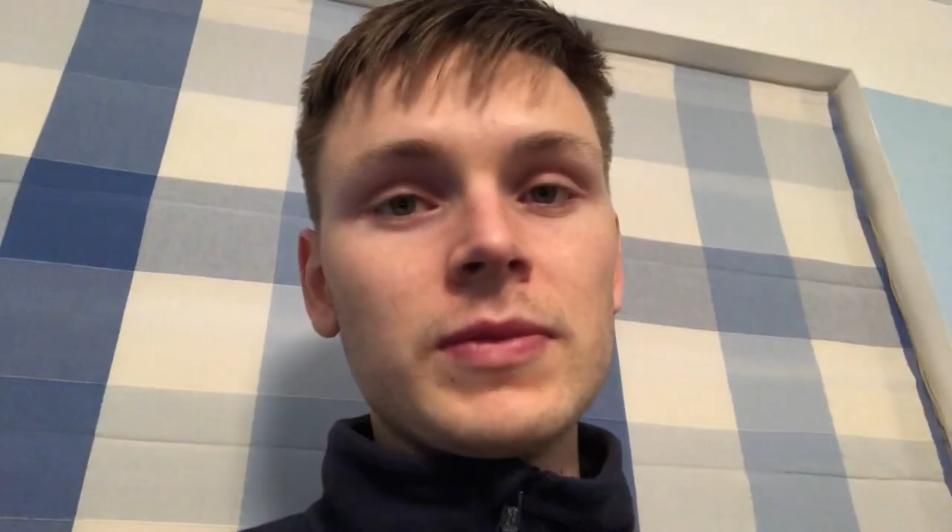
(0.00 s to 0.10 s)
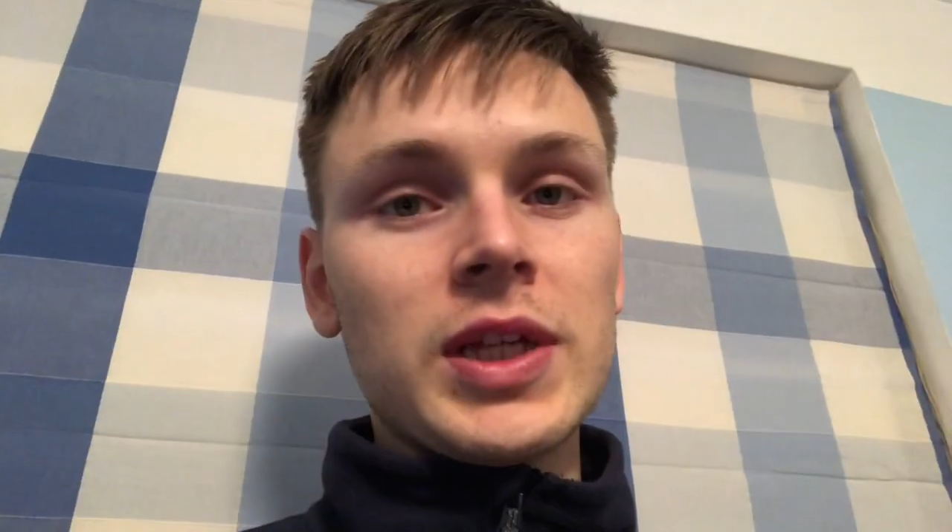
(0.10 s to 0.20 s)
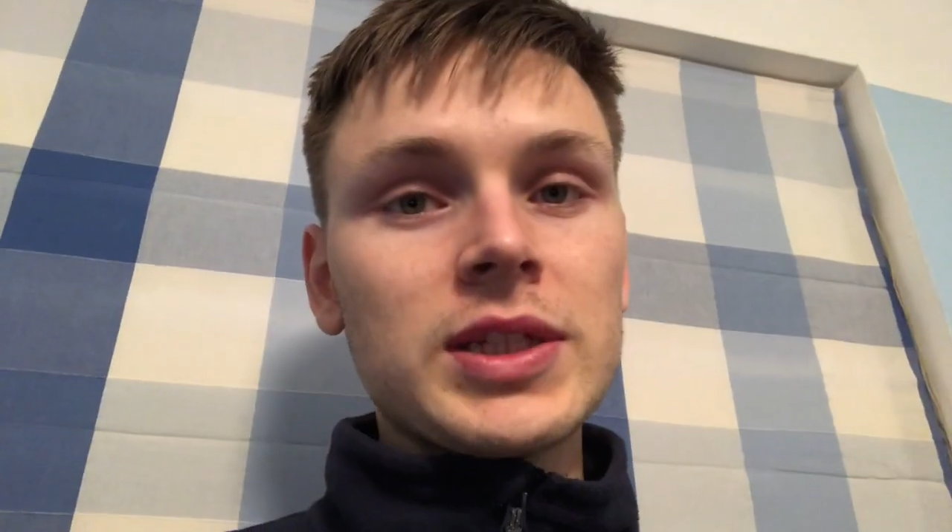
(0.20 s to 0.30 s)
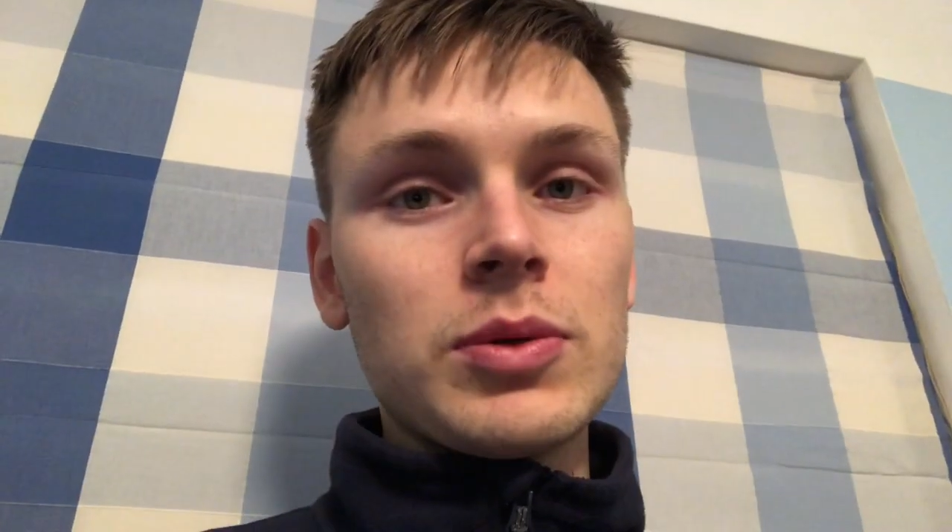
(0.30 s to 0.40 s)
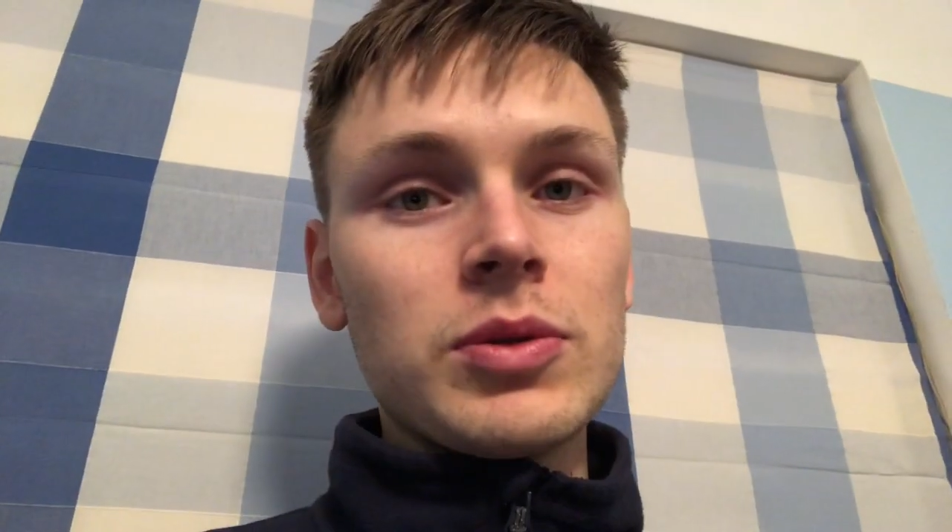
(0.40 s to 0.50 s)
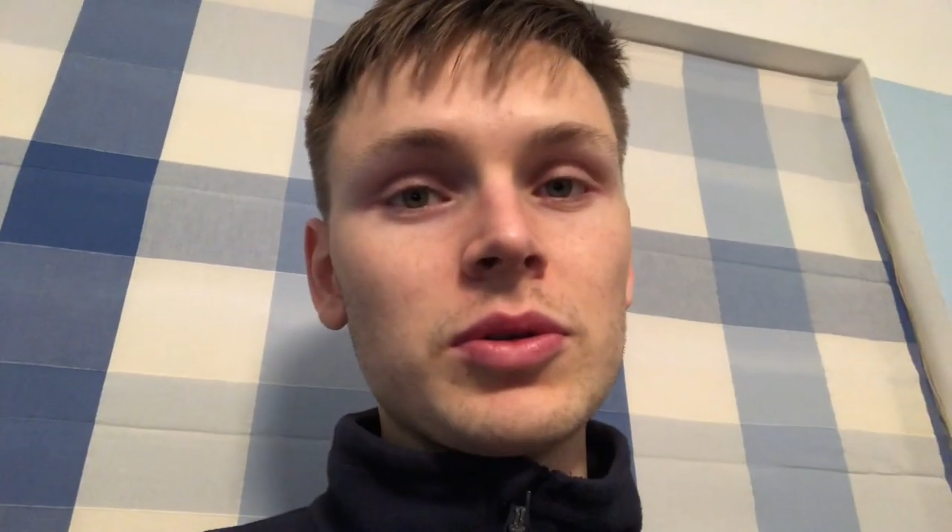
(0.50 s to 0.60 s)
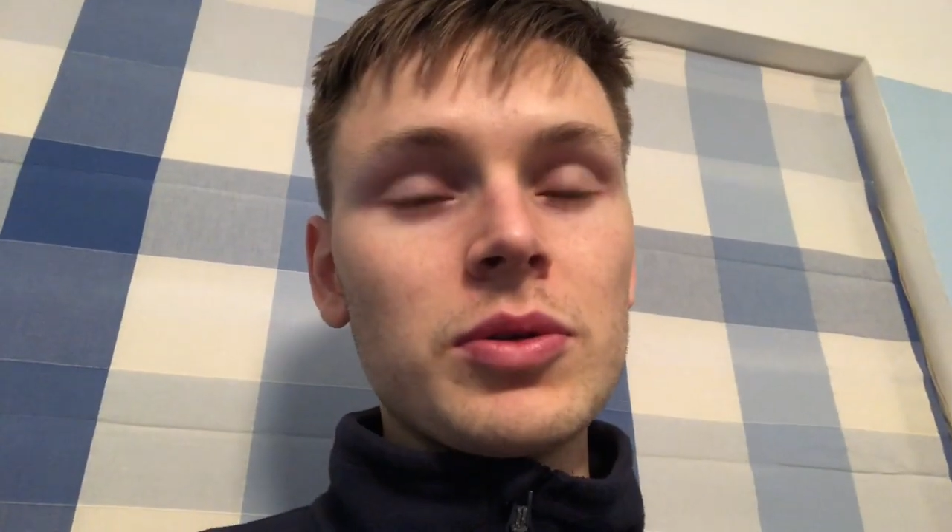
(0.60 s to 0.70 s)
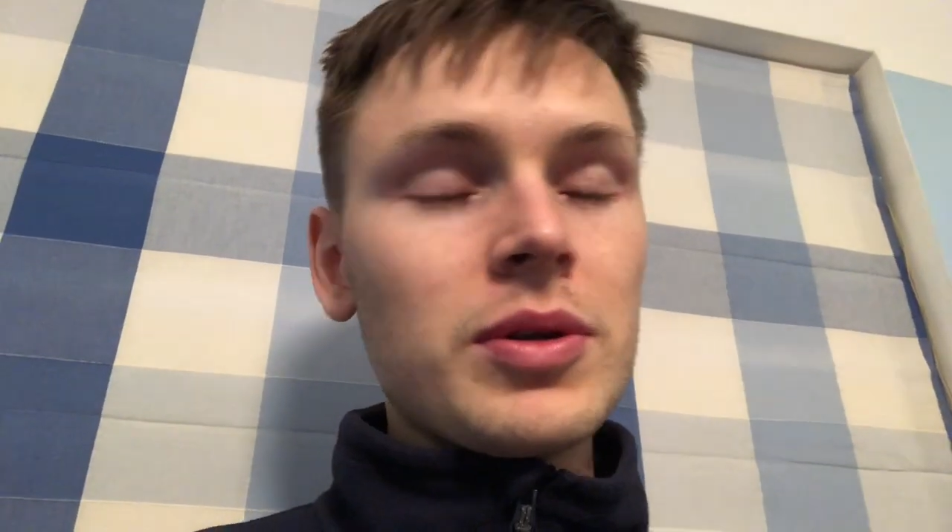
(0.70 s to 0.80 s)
that's how I do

*****

| Prompt |
Without the pictures, reproduce every record exactly as it appears above.

| Result of this task |
(0.00 s to 0.10 s)
(0.10 s to 0.20 s)
(0.20 s to 0.30 s)
(0.30 s to 0.40 s)
(0.40 s to 0.50 s)
(0.50 s to 0.60 s)
(0.60 s to 0.70 s)
(0.70 s to 0.80 s)
that's how I do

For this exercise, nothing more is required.